_Work task_
Set down each record exactly as written.

_Available data_
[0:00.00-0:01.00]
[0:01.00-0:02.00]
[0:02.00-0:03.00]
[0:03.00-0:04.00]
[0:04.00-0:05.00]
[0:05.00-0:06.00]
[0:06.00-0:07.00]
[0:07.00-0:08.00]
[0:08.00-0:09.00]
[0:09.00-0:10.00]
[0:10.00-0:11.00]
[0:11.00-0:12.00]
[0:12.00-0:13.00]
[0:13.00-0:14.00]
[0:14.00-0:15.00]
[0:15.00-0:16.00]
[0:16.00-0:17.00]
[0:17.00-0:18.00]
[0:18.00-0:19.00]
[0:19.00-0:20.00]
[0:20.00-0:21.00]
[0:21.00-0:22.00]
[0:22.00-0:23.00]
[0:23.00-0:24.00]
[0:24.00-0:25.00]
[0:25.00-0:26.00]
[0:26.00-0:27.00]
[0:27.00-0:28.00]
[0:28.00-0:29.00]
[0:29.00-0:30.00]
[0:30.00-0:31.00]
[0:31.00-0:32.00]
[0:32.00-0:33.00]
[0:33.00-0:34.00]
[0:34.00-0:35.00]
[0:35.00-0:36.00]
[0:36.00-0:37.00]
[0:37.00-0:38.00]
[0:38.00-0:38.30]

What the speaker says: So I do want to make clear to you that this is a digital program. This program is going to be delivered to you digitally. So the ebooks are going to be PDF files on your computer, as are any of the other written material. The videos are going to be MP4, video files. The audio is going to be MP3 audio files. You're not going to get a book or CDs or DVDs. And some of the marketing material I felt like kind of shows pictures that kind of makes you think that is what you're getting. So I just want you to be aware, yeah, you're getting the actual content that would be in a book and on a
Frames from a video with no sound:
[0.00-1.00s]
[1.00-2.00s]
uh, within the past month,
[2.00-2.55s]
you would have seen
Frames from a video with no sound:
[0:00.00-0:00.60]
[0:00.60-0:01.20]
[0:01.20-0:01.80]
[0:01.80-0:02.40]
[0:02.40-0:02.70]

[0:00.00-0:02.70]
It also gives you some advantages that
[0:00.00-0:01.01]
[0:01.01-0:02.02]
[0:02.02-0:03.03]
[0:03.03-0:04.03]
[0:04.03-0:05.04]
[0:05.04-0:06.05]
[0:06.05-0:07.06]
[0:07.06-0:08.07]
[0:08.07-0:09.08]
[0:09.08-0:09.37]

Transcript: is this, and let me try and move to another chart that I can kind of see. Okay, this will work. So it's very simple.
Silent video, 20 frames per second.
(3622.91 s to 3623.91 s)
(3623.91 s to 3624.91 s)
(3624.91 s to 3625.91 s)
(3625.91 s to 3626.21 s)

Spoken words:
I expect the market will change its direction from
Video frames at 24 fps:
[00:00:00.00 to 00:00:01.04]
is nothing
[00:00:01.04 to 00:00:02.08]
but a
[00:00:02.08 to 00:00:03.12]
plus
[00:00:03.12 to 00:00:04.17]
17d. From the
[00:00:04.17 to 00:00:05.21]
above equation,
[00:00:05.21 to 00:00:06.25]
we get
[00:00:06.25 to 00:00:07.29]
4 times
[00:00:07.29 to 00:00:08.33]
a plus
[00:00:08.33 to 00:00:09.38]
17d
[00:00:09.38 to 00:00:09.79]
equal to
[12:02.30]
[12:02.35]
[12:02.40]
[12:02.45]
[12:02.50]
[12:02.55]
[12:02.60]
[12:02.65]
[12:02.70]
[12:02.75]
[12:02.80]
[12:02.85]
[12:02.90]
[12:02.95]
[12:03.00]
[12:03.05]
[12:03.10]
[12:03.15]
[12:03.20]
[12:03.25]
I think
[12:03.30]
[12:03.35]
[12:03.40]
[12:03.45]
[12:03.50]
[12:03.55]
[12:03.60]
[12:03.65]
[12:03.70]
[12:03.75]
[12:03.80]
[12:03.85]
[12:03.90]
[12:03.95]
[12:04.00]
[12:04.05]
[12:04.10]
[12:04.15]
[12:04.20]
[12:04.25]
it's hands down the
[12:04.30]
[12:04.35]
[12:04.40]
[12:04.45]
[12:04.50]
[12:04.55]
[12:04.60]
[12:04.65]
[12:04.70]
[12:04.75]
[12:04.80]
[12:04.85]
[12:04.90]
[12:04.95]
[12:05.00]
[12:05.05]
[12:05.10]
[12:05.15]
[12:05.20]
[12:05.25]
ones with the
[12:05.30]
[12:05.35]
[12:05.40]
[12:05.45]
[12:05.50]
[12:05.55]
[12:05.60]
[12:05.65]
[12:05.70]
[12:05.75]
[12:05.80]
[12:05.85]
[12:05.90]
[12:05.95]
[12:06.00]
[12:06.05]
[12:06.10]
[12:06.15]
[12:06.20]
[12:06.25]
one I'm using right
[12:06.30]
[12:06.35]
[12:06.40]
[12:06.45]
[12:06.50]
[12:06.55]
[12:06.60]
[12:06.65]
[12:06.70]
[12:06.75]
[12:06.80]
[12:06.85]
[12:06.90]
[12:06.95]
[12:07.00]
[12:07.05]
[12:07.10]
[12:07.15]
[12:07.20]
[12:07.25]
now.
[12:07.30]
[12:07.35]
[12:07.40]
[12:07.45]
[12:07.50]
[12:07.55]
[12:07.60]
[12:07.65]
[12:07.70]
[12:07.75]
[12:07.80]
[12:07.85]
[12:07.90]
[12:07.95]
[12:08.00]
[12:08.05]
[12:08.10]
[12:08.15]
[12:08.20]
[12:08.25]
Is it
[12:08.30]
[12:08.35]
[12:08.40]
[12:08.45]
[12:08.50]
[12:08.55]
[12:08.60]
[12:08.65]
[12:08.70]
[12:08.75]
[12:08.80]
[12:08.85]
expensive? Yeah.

_Expected answer_
[0:00.00-0:01.00]
[0:01.00-0:02.00]
[0:02.00-0:03.00]
[0:03.00-0:04.00]
[0:04.00-0:05.00]
[0:05.00-0:06.00]
[0:06.00-0:07.00]
[0:07.00-0:08.00]
[0:08.00-0:09.00]
[0:09.00-0:10.00]
[0:10.00-0:11.00]
[0:11.00-0:12.00]
[0:12.00-0:13.00]
[0:13.00-0:14.00]
[0:14.00-0:15.00]
[0:15.00-0:16.00]
[0:16.00-0:17.00]
[0:17.00-0:18.00]
[0:18.00-0:19.00]
[0:19.00-0:20.00]
[0:20.00-0:21.00]
[0:21.00-0:22.00]
[0:22.00-0:23.00]
[0:23.00-0:24.00]
[0:24.00-0:25.00]
[0:25.00-0:26.00]
[0:26.00-0:27.00]
[0:27.00-0:28.00]
[0:28.00-0:29.00]
[0:29.00-0:30.00]
[0:30.00-0:31.00]
[0:31.00-0:32.00]
[0:32.00-0:33.00]
[0:33.00-0:34.00]
[0:34.00-0:35.00]
[0:35.00-0:36.00]
[0:36.00-0:37.00]
[0:37.00-0:38.00]
[0:38.00-0:38.30]

What the speaker says: So I do want to make clear to you that this is a digital program. This program is going to be delivered to you digitally. So the ebooks are going to be PDF files on your computer, as are any of the other written material. The videos are going to be MP4, video files. The audio is going to be MP3 audio files. You're not going to get a book or CDs or DVDs. And some of the marketing material I felt like kind of shows pictures that kind of makes you think that is what you're getting. So I just want you to be aware, yeah, you're getting the actual content that would be in a book and on a
Frames from a video with no sound:
[0.00-1.00s]
[1.00-2.00s]
uh, within the past month,
[2.00-2.55s]
you would have seen
Frames from a video with no sound:
[0:00.00-0:00.60]
[0:00.60-0:01.20]
[0:01.20-0:01.80]
[0:01.80-0:02.40]
[0:02.40-0:02.70]

[0:00.00-0:02.70]
It also gives you some advantages that
[0:00.00-0:01.01]
[0:01.01-0:02.02]
[0:02.02-0:03.03]
[0:03.03-0:04.03]
[0:04.03-0:05.04]
[0:05.04-0:06.05]
[0:06.05-0:07.06]
[0:07.06-0:08.07]
[0:08.07-0:09.08]
[0:09.08-0:09.37]

Transcript: is this, and let me try and move to another chart that I can kind of see. Okay, this will work. So it's very simple.
Silent video, 20 frames per second.
(3622.91 s to 3623.91 s)
(3623.91 s to 3624.91 s)
(3624.91 s to 3625.91 s)
(3625.91 s to 3626.21 s)

Spoken words:
I expect the market will change its direction from
Video frames at 24 fps:
[00:00:00.00 to 00:00:01.04]
is nothing
[00:00:01.04 to 00:00:02.08]
but a
[00:00:02.08 to 00:00:03.12]
plus
[00:00:03.12 to 00:00:04.17]
17d. From the
[00:00:04.17 to 00:00:05.21]
above equation,
[00:00:05.21 to 00:00:06.25]
we get
[00:00:06.25 to 00:00:07.29]
4 times
[00:00:07.29 to 00:00:08.33]
a plus
[00:00:08.33 to 00:00:09.38]
17d
[00:00:09.38 to 00:00:09.79]
equal to
[12:02.30]
[12:02.35]
[12:02.40]
[12:02.45]
[12:02.50]
[12:02.55]
[12:02.60]
[12:02.65]
[12:02.70]
[12:02.75]
[12:02.80]
[12:02.85]
[12:02.90]
[12:02.95]
[12:03.00]
[12:03.05]
[12:03.10]
[12:03.15]
[12:03.20]
[12:03.25]
I think
[12:03.30]
[12:03.35]
[12:03.40]
[12:03.45]
[12:03.50]
[12:03.55]
[12:03.60]
[12:03.65]
[12:03.70]
[12:03.75]
[12:03.80]
[12:03.85]
[12:03.90]
[12:03.95]
[12:04.00]
[12:04.05]
[12:04.10]
[12:04.15]
[12:04.20]
[12:04.25]
it's hands down the
[12:04.30]
[12:04.35]
[12:04.40]
[12:04.45]
[12:04.50]
[12:04.55]
[12:04.60]
[12:04.65]
[12:04.70]
[12:04.75]
[12:04.80]
[12:04.85]
[12:04.90]
[12:04.95]
[12:05.00]
[12:05.05]
[12:05.10]
[12:05.15]
[12:05.20]
[12:05.25]
ones with the
[12:05.30]
[12:05.35]
[12:05.40]
[12:05.45]
[12:05.50]
[12:05.55]
[12:05.60]
[12:05.65]
[12:05.70]
[12:05.75]
[12:05.80]
[12:05.85]
[12:05.90]
[12:05.95]
[12:06.00]
[12:06.05]
[12:06.10]
[12:06.15]
[12:06.20]
[12:06.25]
one I'm using right
[12:06.30]
[12:06.35]
[12:06.40]
[12:06.45]
[12:06.50]
[12:06.55]
[12:06.60]
[12:06.65]
[12:06.70]
[12:06.75]
[12:06.80]
[12:06.85]
[12:06.90]
[12:06.95]
[12:07.00]
[12:07.05]
[12:07.10]
[12:07.15]
[12:07.20]
[12:07.25]
now.
[12:07.30]
[12:07.35]
[12:07.40]
[12:07.45]
[12:07.50]
[12:07.55]
[12:07.60]
[12:07.65]
[12:07.70]
[12:07.75]
[12:07.80]
[12:07.85]
[12:07.90]
[12:07.95]
[12:08.00]
[12:08.05]
[12:08.10]
[12:08.15]
[12:08.20]
[12:08.25]
Is it
[12:08.30]
[12:08.35]
[12:08.40]
[12:08.45]
[12:08.50]
[12:08.55]
[12:08.60]
[12:08.65]
[12:08.70]
[12:08.75]
[12:08.80]
[12:08.85]
expensive? Yeah.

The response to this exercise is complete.